Akerlof and Shiller’s explanation of the current crisis is thin. They applaud the Fed’s actions back in 2001, when interest rates were slashed in the aftermath of the dot-com bust. However, they acknowledge that this reflationary policy provided a boost to home prices, which in turn led to overconfidence about real estate as an investment, and then to a full-blown bubble. According to this view, the boom-and-bust cycle is driven by changes in psychology alone. Yet the behavioralists don’t explain what drives our animal spirits — sunspots, perhaps?

Overstone would have explained events differently. He would have argued that the rise in confidence followed the extension of credit, rather than the other way around. This seems plausible. After all, real estate booms depend on the availability of credit. Only after home prices rise do people start spinning stories to justify expectations of further increases.

The U.S. housing bubble is best explained by the low interest rates that prevailed from 2001 on. Easy money spurred a lending boom and inflated home prices as household credit expanded from roughly $300 billion in 1997 to $1.2 trillion in 2006. By that year U.S. households were running a huge financial deficit, equivalent to 4 percent of the country’s gross domestic product.

The crisis didn’t come about because animal spirits sank. Rather, home prices declined only after interest rates were belatedly increased. Once home prices stopped rising, households’ access to new credit was constrained, and the national Ponzi scheme began to collapse. The inevitable unraveling occurred despite a persistent and widespread confidence in the financial markets. U.S. stock markets peaked in October 2007, long after the appearance of unexpected defaults in the subprime mortgage market.

This progression of events supports the view that animal spirits simply reflected the underlying credit conditions. If the behavioral explanation for the crisis is inadequate, then Akerlof and Shiller’s recommendation that recovery could be promoted by the Fed targeting a “normal” rate of credit growth is also misguided.

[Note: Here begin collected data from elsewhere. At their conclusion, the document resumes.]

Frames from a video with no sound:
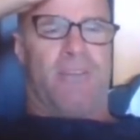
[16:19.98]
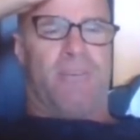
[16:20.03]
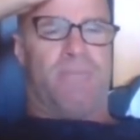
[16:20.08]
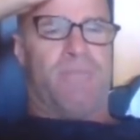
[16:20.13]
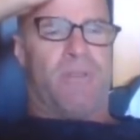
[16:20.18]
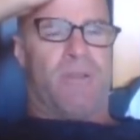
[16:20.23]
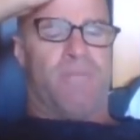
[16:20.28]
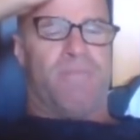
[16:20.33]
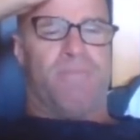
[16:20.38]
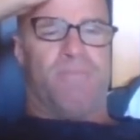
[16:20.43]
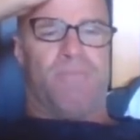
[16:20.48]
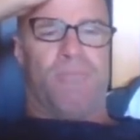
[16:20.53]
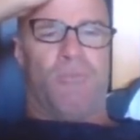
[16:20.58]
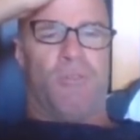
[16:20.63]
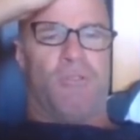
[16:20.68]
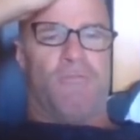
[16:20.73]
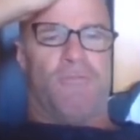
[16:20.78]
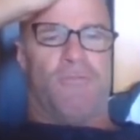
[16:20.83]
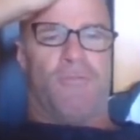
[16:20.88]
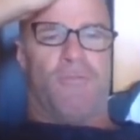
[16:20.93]
I'm
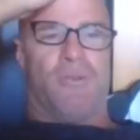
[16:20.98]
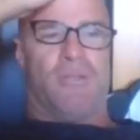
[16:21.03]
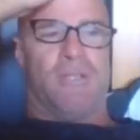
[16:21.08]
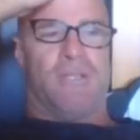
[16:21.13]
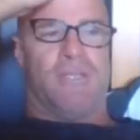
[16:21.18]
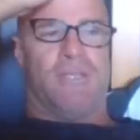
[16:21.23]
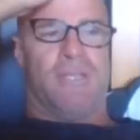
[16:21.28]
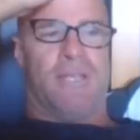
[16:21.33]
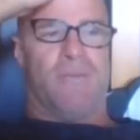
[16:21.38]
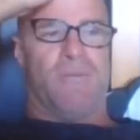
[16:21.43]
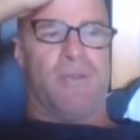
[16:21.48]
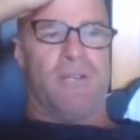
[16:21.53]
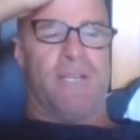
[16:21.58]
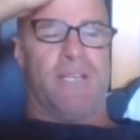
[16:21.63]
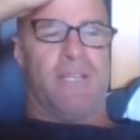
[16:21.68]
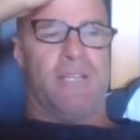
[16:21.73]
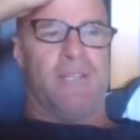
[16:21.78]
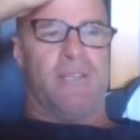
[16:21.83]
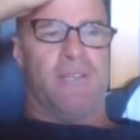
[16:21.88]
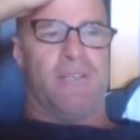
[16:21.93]
looking forward to see what
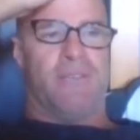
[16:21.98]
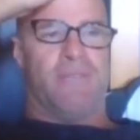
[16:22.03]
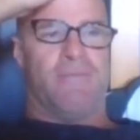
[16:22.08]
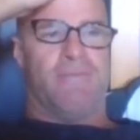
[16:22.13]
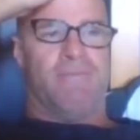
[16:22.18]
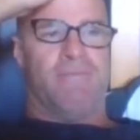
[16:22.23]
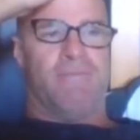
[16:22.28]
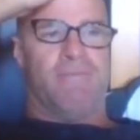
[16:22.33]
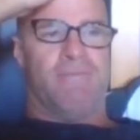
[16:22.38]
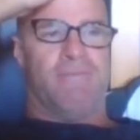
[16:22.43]
he can do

This approach is currently the main agenda of Western policymakers, but the hair of the dog won’t cure this hangover. The U.S. private sector is already straining under an unprecedented debt burden. Over the past decade there has been too much borrowing and too little saving. This situation needs to be reversed for the economy to return to equilibrium. Now that home and stock prices have collapsed, households understand that they need to repair their balance sheets and pay back loans. The process of deleveraging is likely to last several years. As long as it continues, animal spirits will remain subdued.

Edward Chancellor is the author of Devil Take the Hindmost and a senior member of GMO’s asset allocation team.